Data shown:
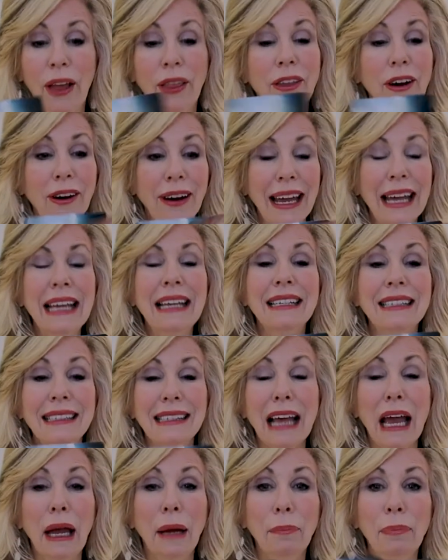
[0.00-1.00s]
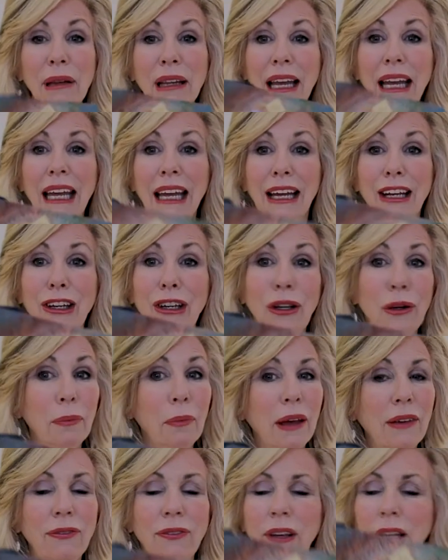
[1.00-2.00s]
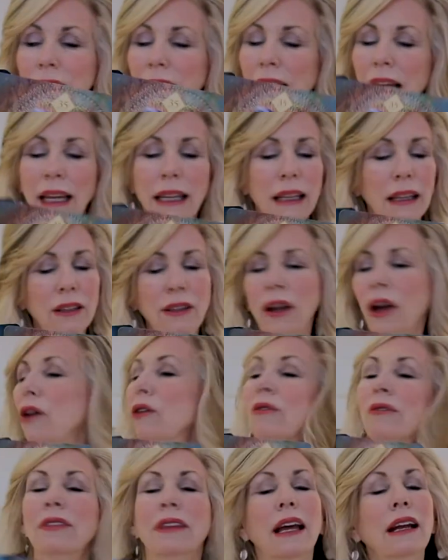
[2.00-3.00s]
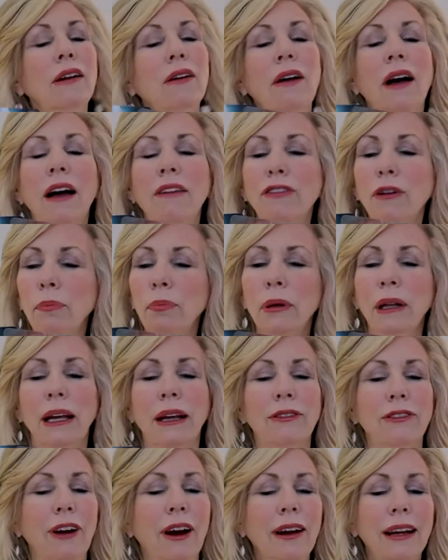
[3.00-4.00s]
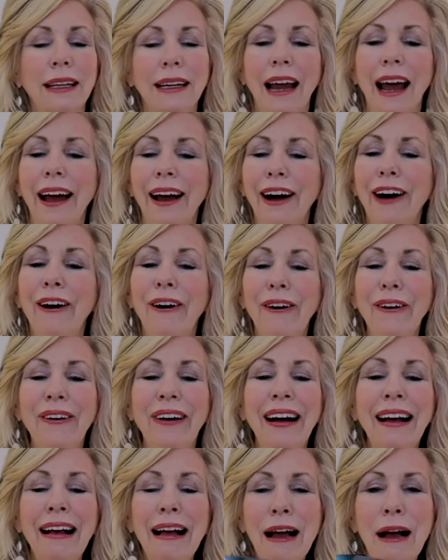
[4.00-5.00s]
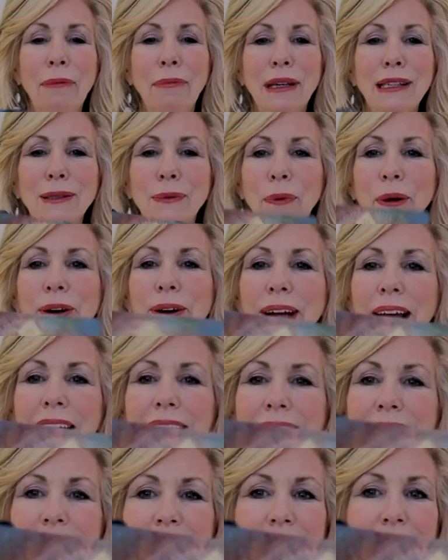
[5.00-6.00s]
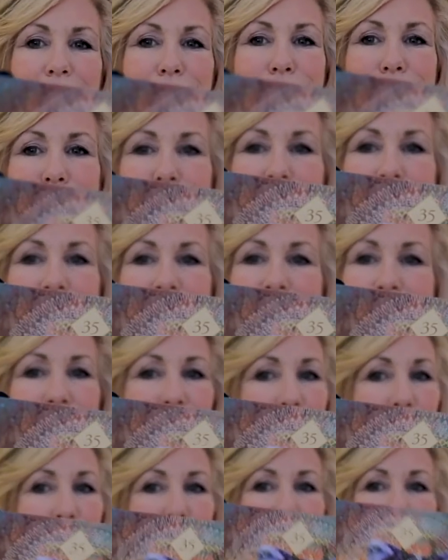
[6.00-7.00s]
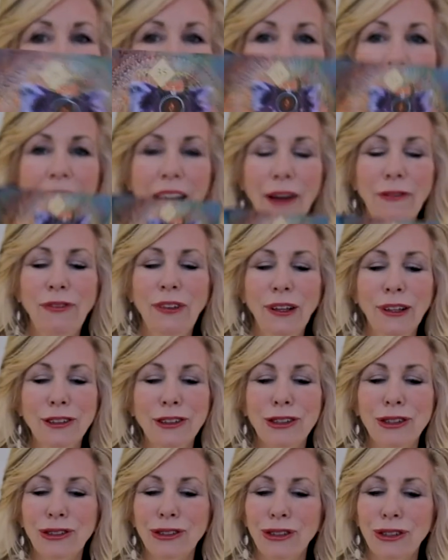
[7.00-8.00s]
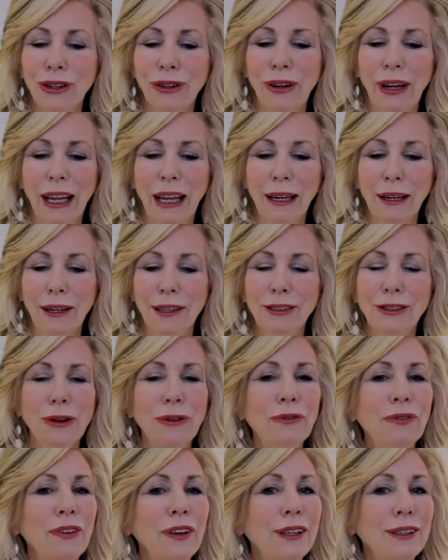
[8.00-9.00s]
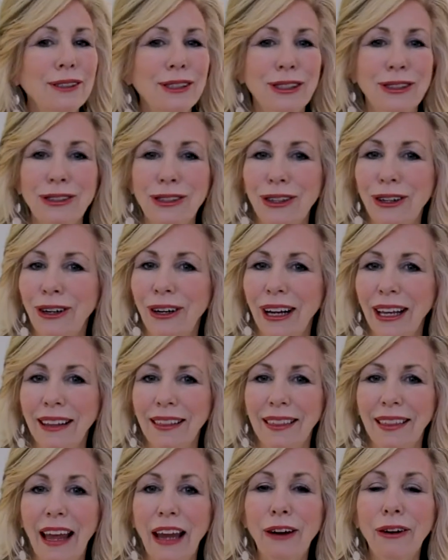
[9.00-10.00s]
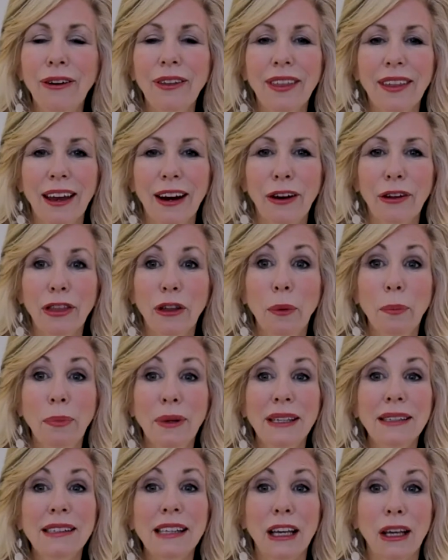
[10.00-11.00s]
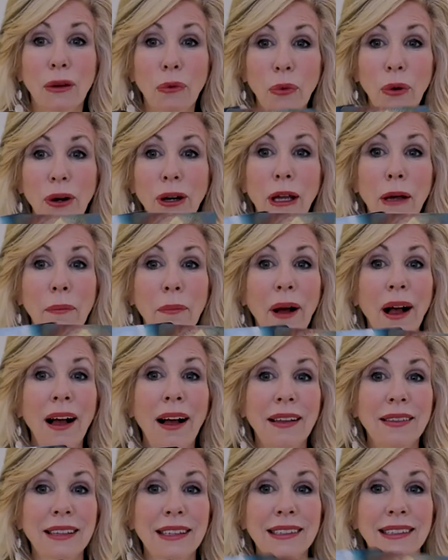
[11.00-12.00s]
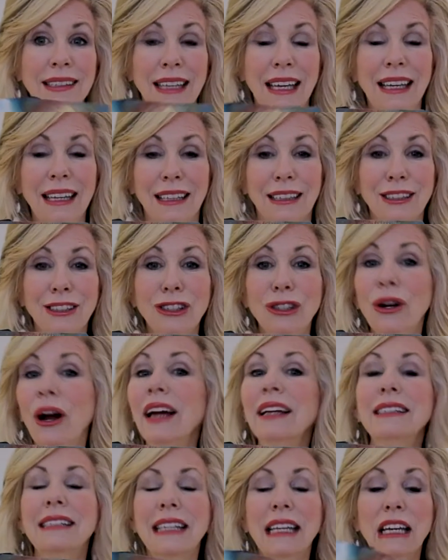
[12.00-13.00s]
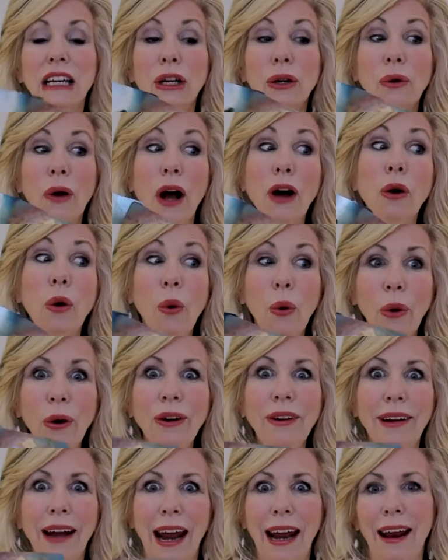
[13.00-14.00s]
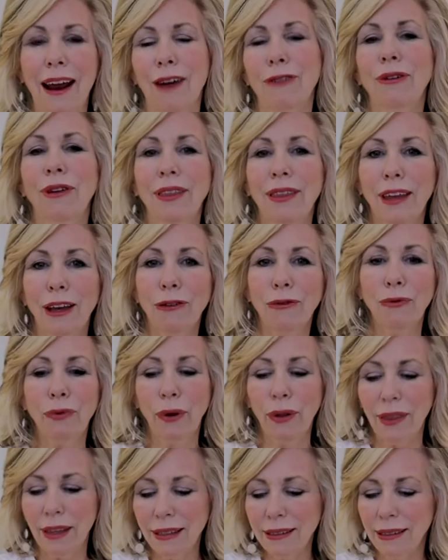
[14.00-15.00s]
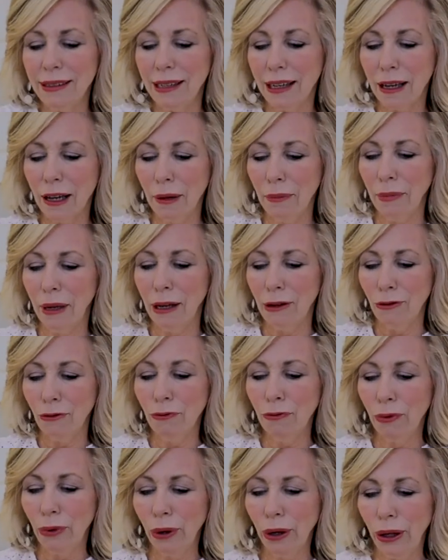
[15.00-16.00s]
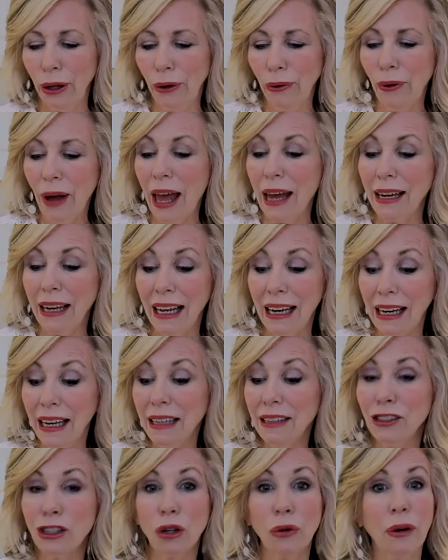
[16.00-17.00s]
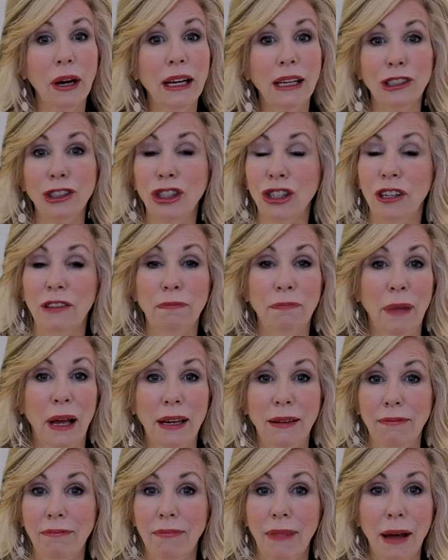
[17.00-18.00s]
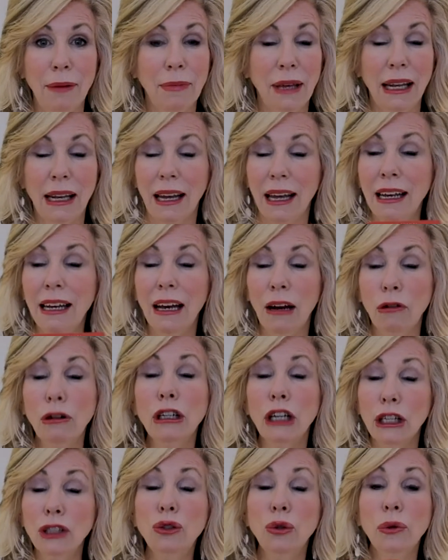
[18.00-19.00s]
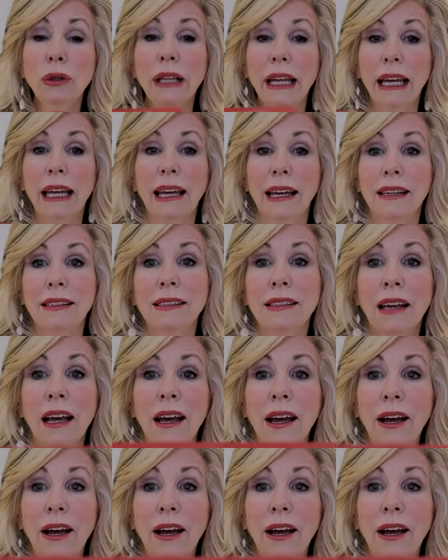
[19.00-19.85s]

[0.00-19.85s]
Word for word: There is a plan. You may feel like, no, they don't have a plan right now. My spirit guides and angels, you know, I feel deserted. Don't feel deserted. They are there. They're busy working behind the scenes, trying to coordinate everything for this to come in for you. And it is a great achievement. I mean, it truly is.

* * *

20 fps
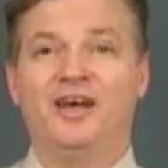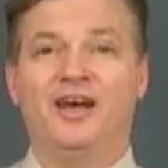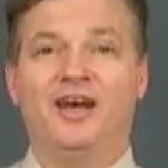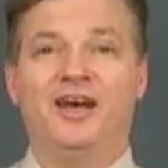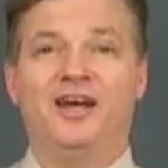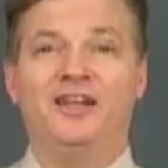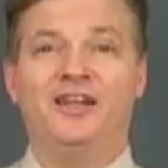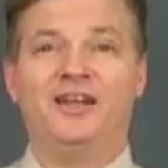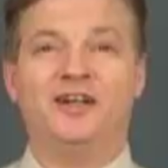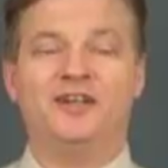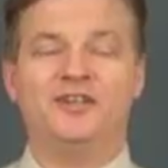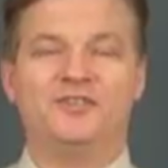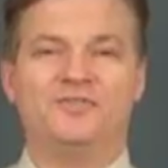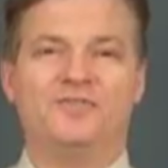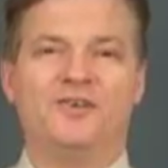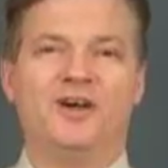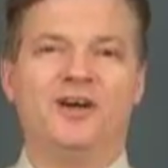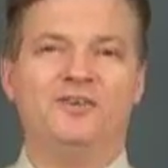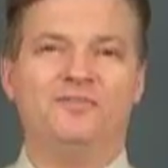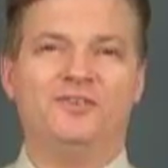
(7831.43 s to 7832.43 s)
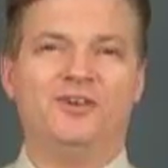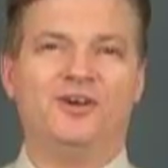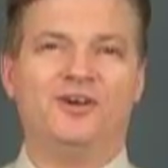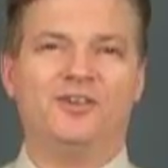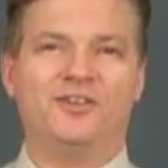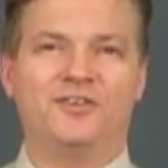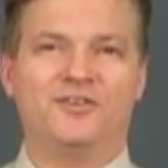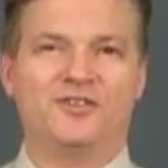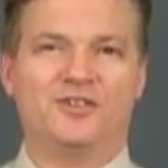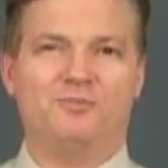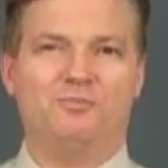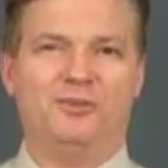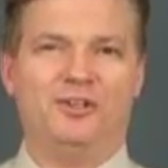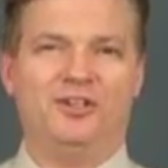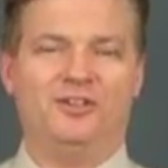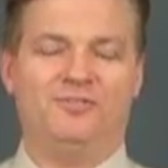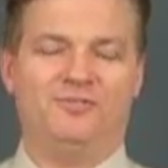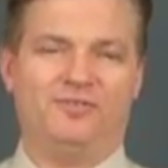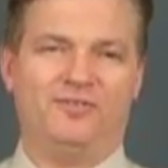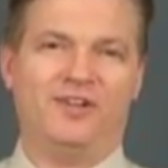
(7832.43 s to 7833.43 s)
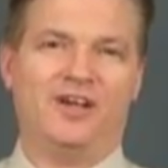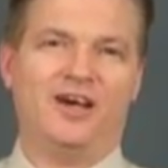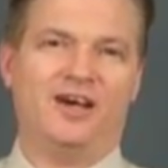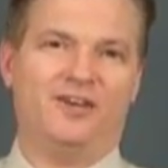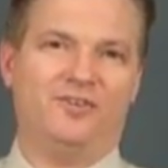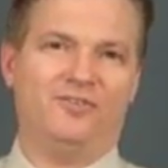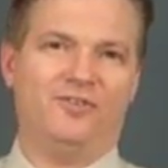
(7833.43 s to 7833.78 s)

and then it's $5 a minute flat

Assigned task: Copy word for word the lines of the records above from the one with "[14.00-15.00s]" up to and including the one with "[0.00-19.85s]". Skip the pictures.

Response for this exercise:
[14.00-15.00s]
[15.00-16.00s]
[16.00-17.00s]
[17.00-18.00s]
[18.00-19.00s]
[19.00-19.85s]

[0.00-19.85s]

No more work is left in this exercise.